Est-ce utopique ? UTOPIA est un pays imaginaire, l’invention d’un modèle « ex nihilo », à partir de rien d’autre, que quelques idées généreuses. Mon projet ne l’est pas, pour partir de la situation actuelle, « ici et maintenant », sans en exclure ou vouloir en détruire aucun élément, mais avec pour seul objectif de les faire évoluer dans un sens favorable. Alors que nous sommes nombreux à penser que la situation ne cesse de se dégrader à un rythme accéléré.
Nombreux sont encore ceux qui vont craindre que la mise en œuvre d’un tel projet ne porte atteinte à leur situation. Tout dépendrait de la façon de s’y prendre, pour chacun d’aborder le changement. En essayant de s’en faire un atout, ou de s’y opposer, expressément et délibérément. Ou, comme il est souvent d’usage actuellement, en le dissimulant, en y mettant mauvaise foi et mauvaise volonté. Car, et nous le savons tous, il est facile de « faire semblant ». De multiplier les tâches inutiles pour avoir l’air occupé, ou pour manifester son pouvoir, sa domination. De « faire durer » un travail, dans la crainte de n’en avoir plus ensuite. Toutes attitudes qui contribuent à la gravité de la situation actuelle, sans en être à proprement parler les causes.
Au-delà, le véritable problème serait de mettre en œuvre un tel système. Sans qu’il soit, comme ce qui existe déjà, détourné de sa finalité pour en faire un instrument de domination.
Pour cela, la seule solution est l’action individuelle, volontairement coordonnées collectivement et sans délégation ou représentation. Plus facile à dire qu’à faire. Mais les nombreuses ONG (trop nombreuses et sans coordination) montrent une partie de ce qu’il est possible de faire. Se rassembler autour des thèmes que l’on a le plus à cœur de défendre, dans les lieux et services dont on se sent le plus proches et proposer ses services en faisant valoir ses compétences. J’ai connaissance d’exemples concrets : dans un hôpital, un artisan peintre, dont la femme était soignée dans le service, avait proposé, voyant le mauvais état de la peinture des couloirs, de les repeindre gracieusement. Bien sûr, cela lui a été refusé pour faire appel à une entreprise, qui a coûté beaucoup plus cher et ainsi creusé un peu plus le déficit de la Caisse d’Assurance Maladie, ou de l’hôpital. Dans une autre circonstance, c’est un électricien qui, sans ne rien demander à personne, a dépanné une installation électrique, dans un autre service.
Ceci suppose en outre, un changement des mentalités. L’abandon par beaucoup des prérogatives auxquelles ils s’accrochent, sous le vain prétexte d’une efficacité qui n’est pas au rendez-vous.
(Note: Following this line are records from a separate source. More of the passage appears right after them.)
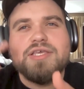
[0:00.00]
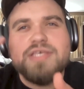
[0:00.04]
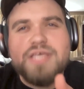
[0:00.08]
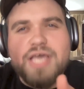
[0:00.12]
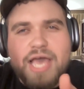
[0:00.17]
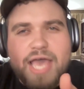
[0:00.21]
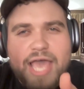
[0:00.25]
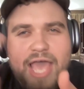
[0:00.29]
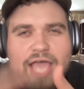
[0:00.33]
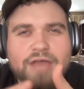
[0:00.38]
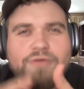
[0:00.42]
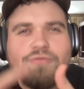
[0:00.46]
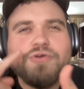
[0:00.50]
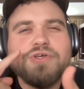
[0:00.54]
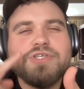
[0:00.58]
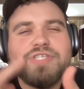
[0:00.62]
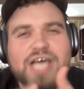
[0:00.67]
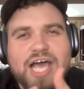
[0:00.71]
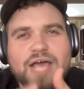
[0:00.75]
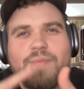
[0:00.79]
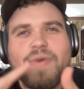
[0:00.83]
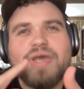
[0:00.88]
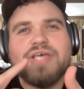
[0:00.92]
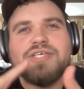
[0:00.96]
yeah, every
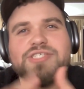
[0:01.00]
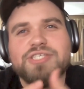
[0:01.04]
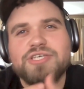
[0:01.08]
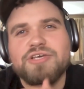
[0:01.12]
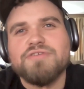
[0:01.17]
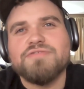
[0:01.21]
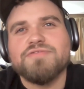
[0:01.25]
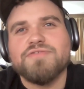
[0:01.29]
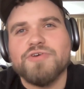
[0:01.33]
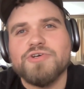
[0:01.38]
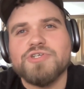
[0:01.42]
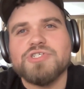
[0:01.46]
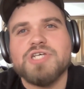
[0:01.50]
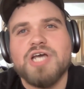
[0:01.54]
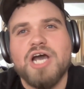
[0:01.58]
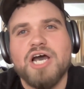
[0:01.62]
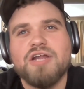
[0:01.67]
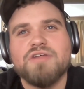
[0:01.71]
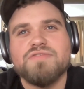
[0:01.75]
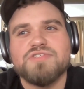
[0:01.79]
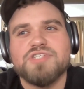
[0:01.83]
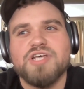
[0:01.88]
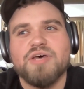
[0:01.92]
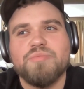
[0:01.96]
time I see a first
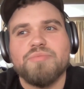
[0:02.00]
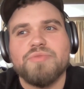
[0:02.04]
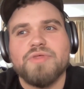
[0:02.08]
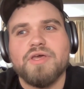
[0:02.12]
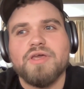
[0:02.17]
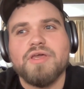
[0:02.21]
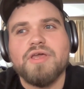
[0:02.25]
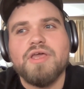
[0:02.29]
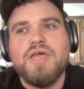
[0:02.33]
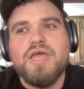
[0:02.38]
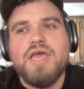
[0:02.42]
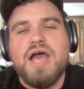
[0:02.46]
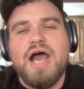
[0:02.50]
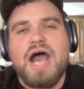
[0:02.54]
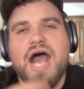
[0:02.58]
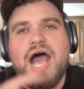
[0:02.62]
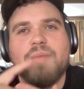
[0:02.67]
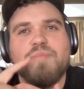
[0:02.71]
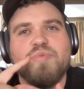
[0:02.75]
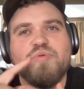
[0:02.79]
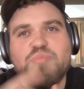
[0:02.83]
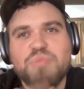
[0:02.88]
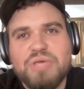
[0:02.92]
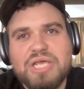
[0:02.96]
cut of something,
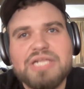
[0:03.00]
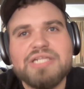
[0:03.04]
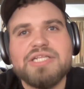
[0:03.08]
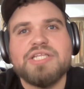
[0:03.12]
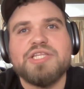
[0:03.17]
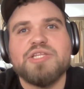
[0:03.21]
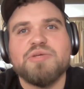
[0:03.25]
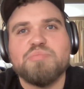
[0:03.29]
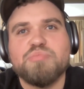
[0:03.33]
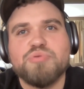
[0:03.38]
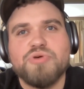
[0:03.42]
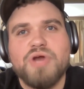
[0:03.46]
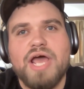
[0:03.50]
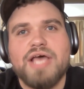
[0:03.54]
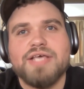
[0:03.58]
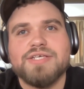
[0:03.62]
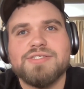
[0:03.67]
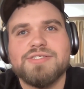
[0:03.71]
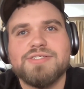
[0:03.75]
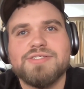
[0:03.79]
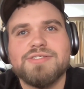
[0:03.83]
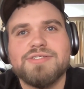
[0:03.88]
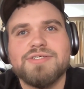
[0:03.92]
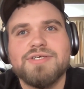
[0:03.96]
I'm immediately
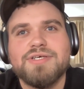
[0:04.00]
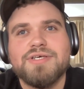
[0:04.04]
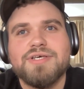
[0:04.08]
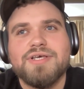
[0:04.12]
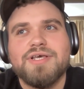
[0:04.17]
depressed.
De risques, qui sont en fait beaucoup moins graves, que ceux qu’ils font eux même courir en n’assurant pas la bonne fin de leurs missions pour des « raisons budgétaires ». Demandant toujours plus et réalisant toujours moins.
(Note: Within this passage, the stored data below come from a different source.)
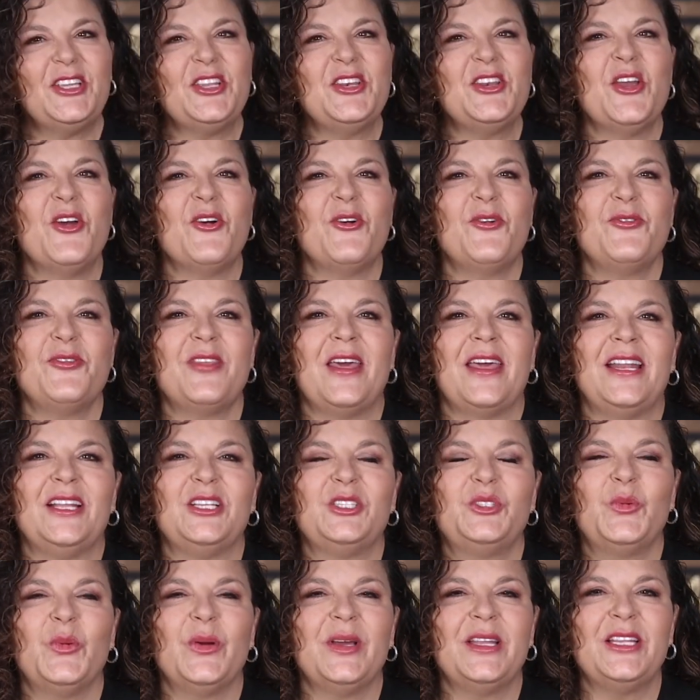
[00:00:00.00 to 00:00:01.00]
you know that in
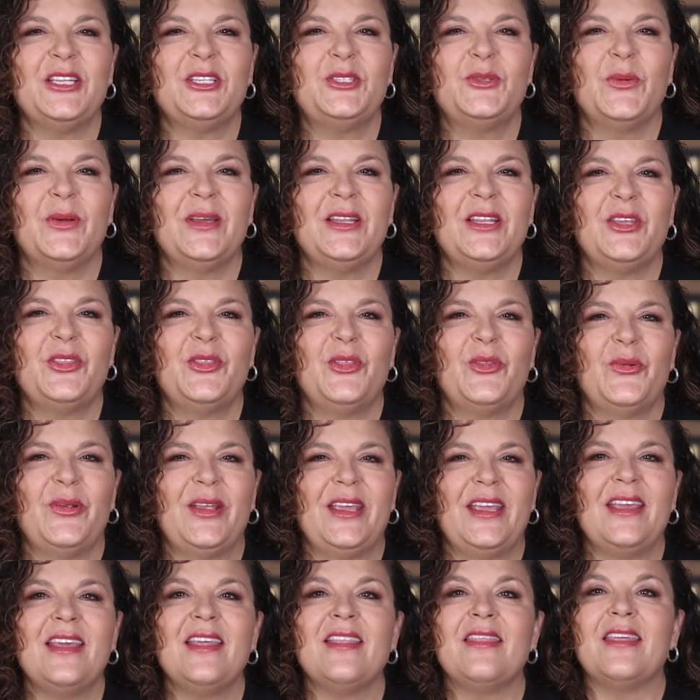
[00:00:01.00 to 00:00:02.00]

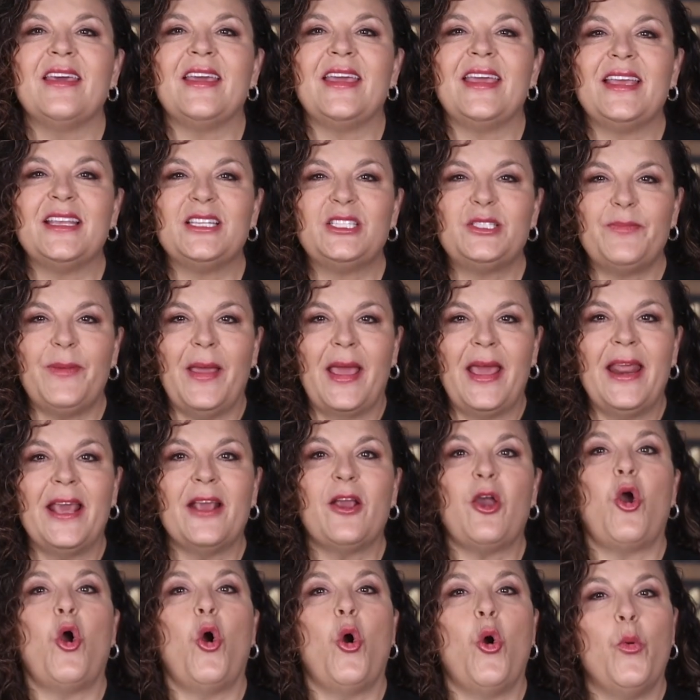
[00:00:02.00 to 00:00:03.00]
2023, the Hispanic
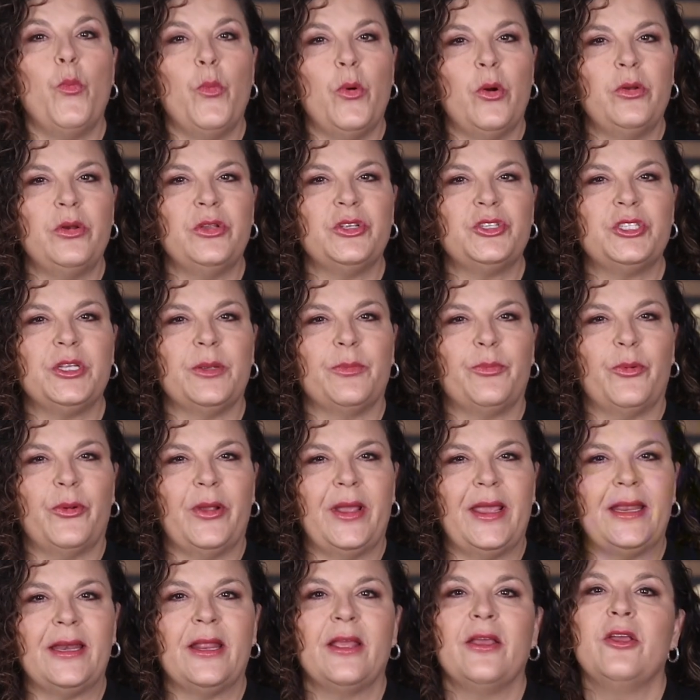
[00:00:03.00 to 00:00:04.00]
homeownership
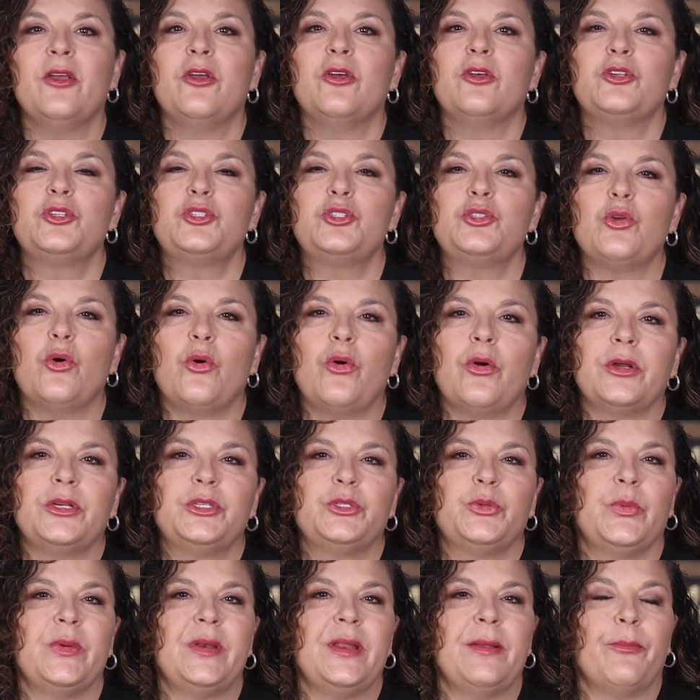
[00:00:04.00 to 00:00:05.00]
rate soared
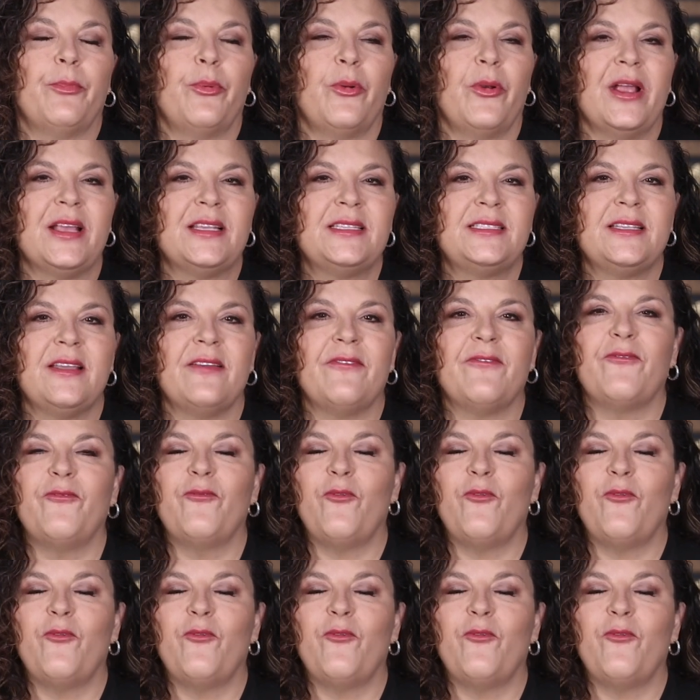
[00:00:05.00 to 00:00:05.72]
to an impressive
En effet, la solution est là ! Pour assurer le jeu d’une véritable solidarité au sein du système social, il faut non seulement en exclure la finance, mais également les relations de compétition, de concurrence et y limiter de façon drastique les fonctions administratives et leur cortège de création de tâches aussi inutiles que contraignantes. Appliquer le principe du premier arrivé, premier servi, celui du premier confronté au problème, premier chargé de le résoudre.
Ce, toujours animé par le désir de s’entraider. Le désir d’aider son prochain est la seule motivation qui puisse assurer une véritable solidarité. Tous autres sentiments, ou raisons, doivent en être exclus car ils ne peuvent constituer que des obstacles et des dévoiements de celle-ci.
La mise en œuvre d’un tel projet ne peut s’envisager qu’à long terme. Demandera beaucoup de bonne volonté à nombre d’entre nous. Ce me semble être une raison suffisante pour commencer « ici et maintenant ».